*EXERCISE GOAL*. Your copy should match the entries below exactly, apart from the images.

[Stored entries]
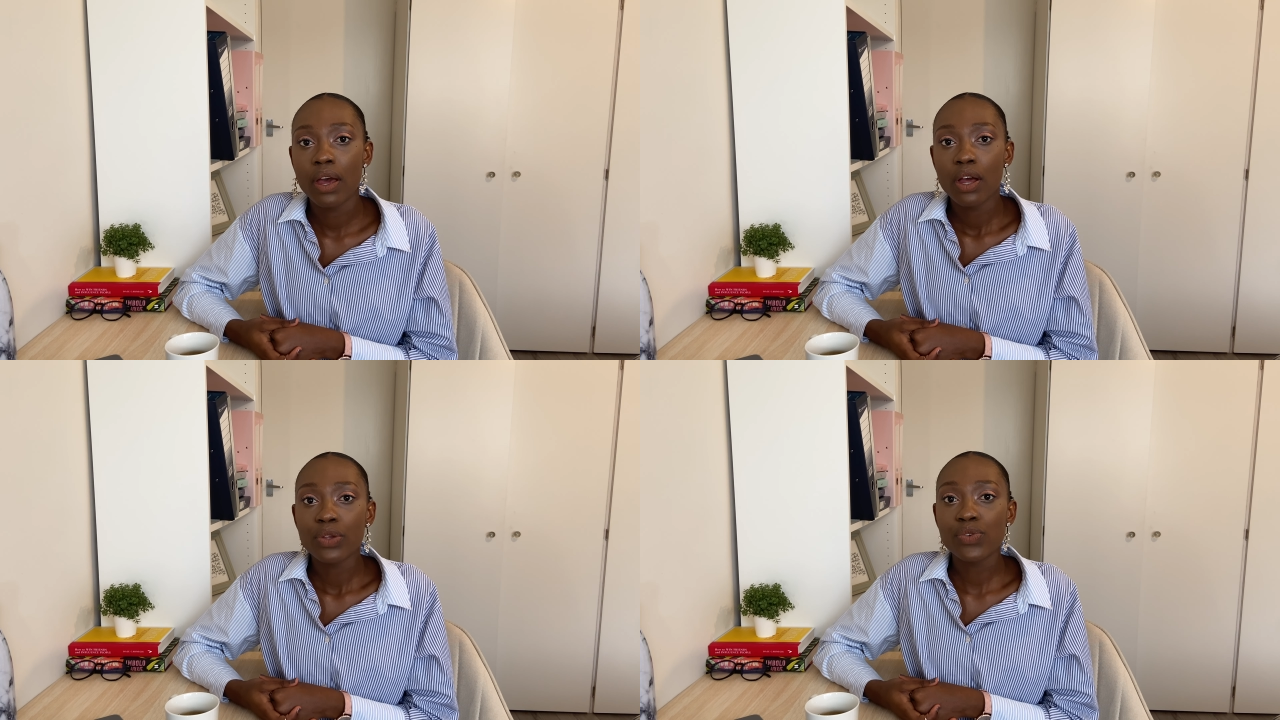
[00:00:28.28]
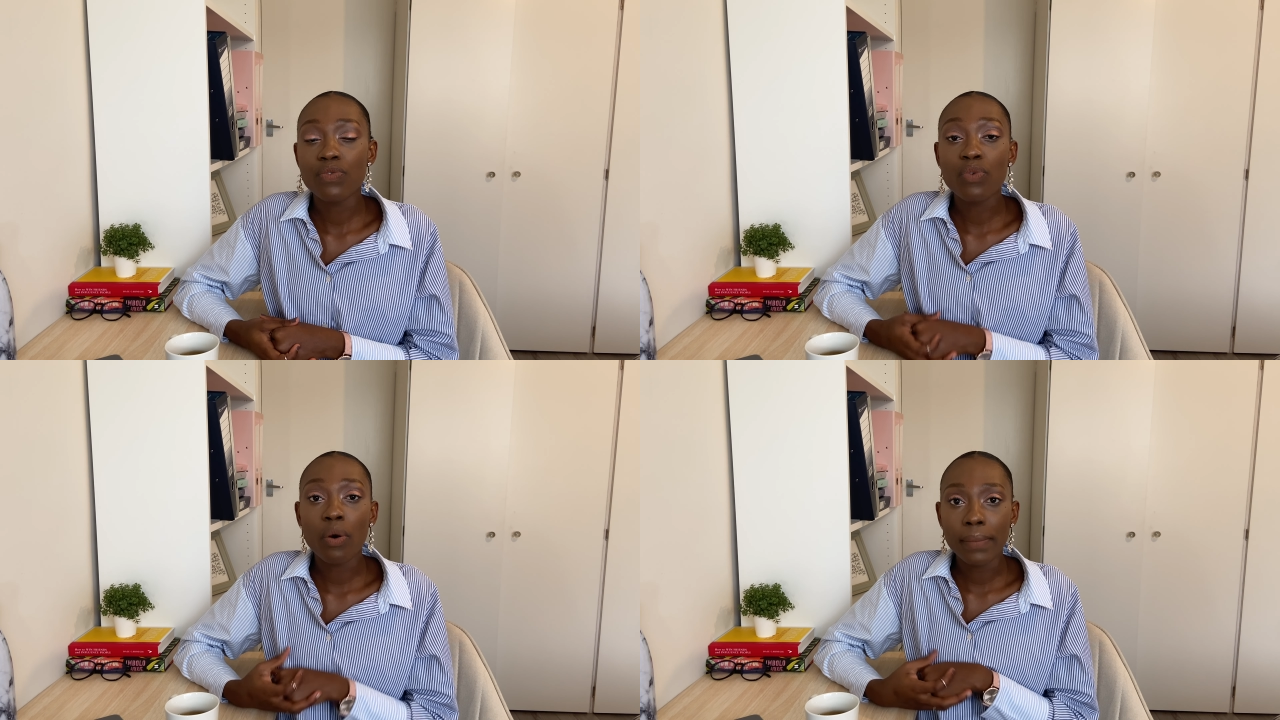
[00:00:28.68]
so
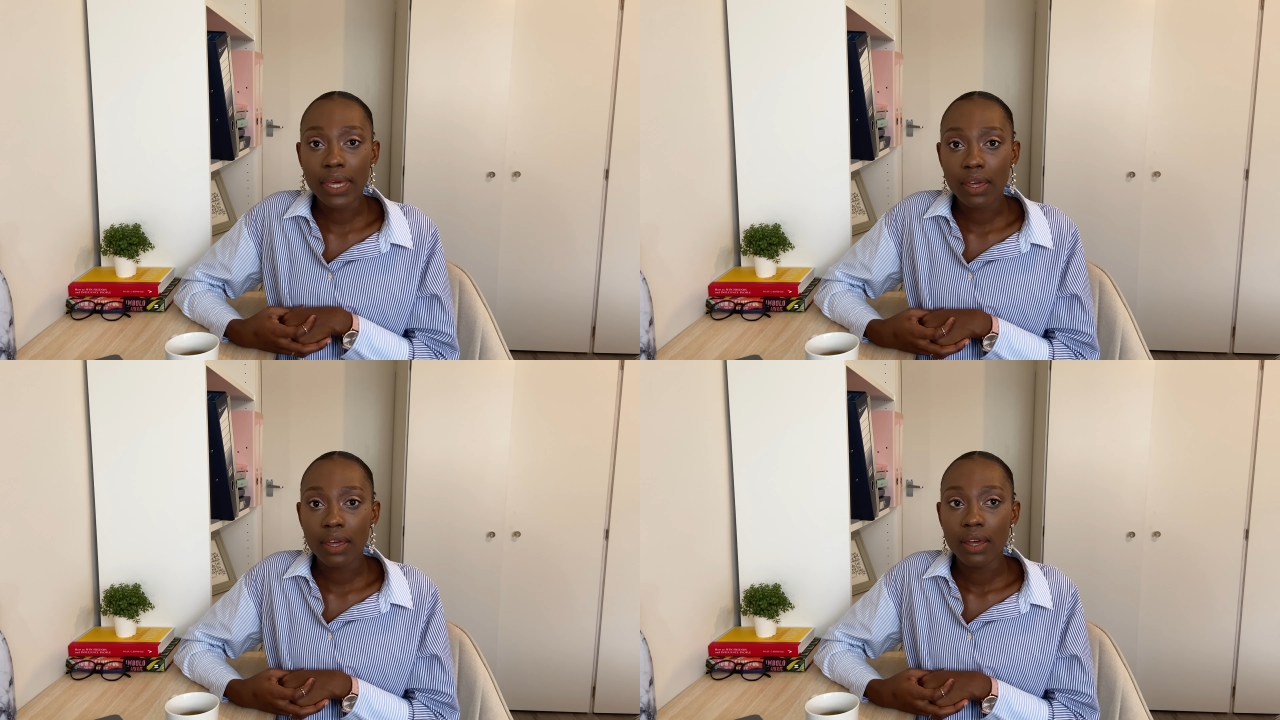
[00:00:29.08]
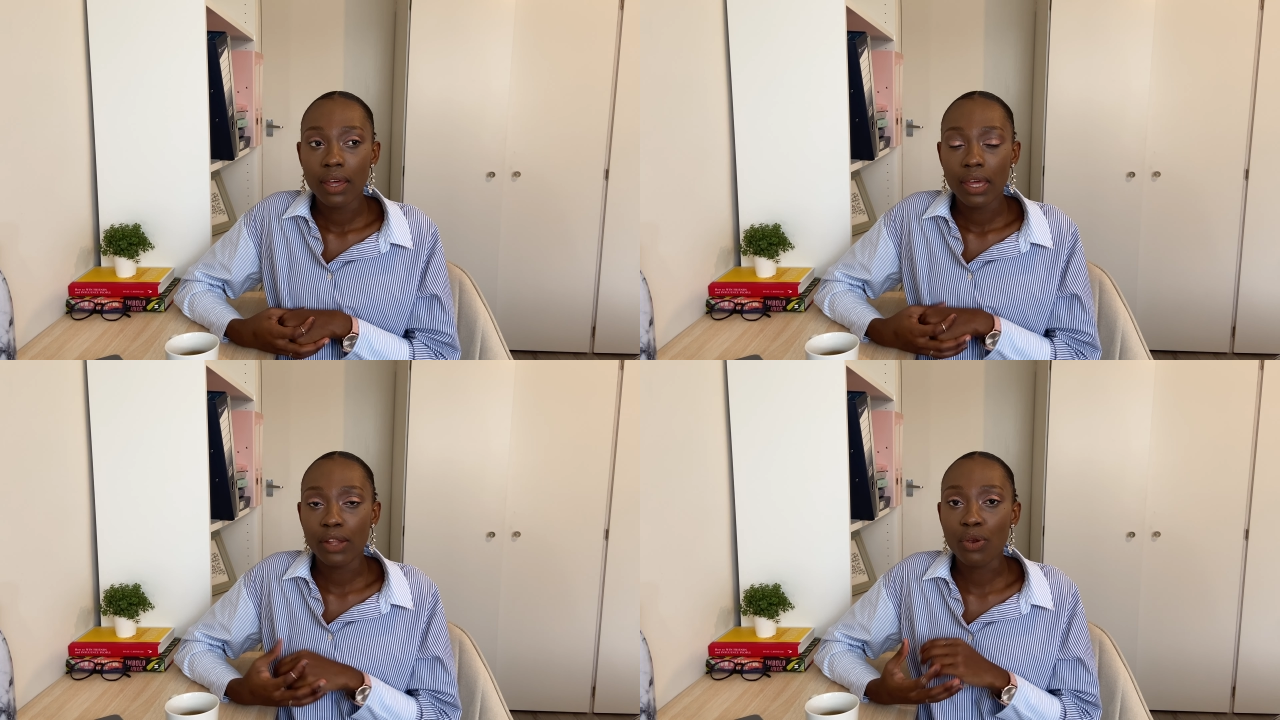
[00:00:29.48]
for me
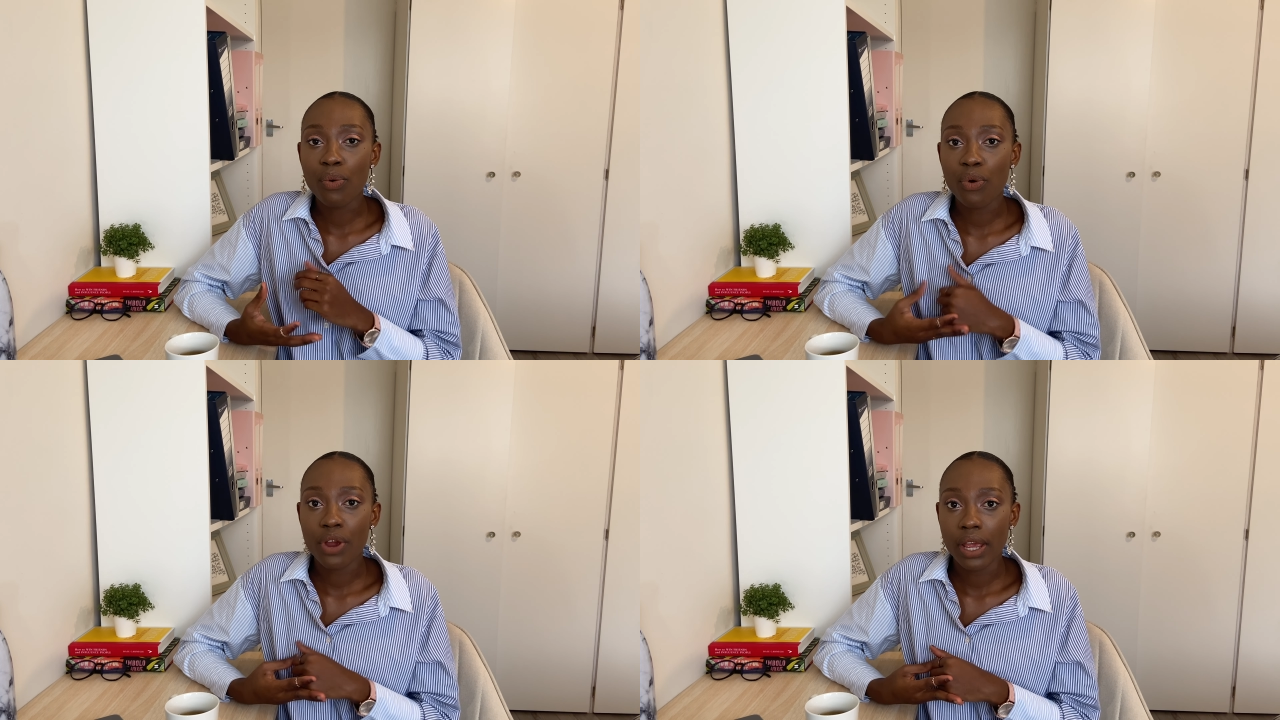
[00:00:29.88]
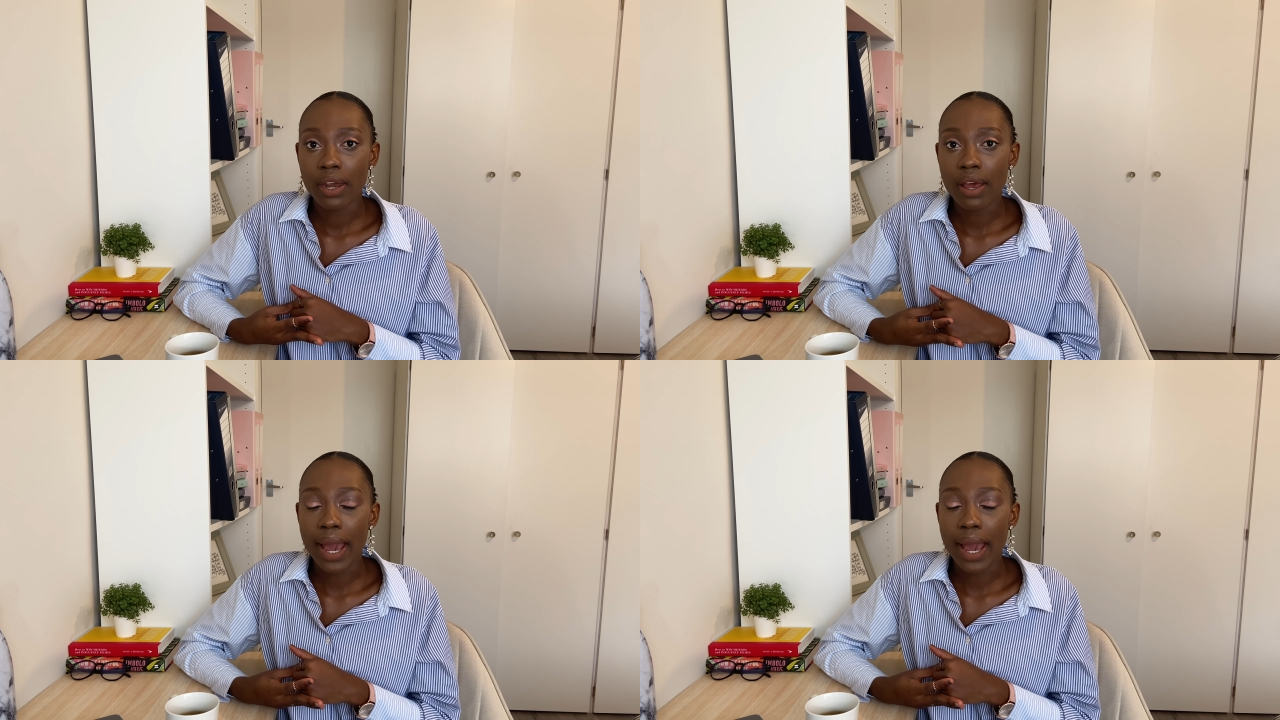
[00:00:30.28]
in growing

*RESPONSE BOX*.
[00:00:28.28]
[00:00:28.68]
so
[00:00:29.08]
[00:00:29.48]
for me
[00:00:29.88]
[00:00:30.28]
in growing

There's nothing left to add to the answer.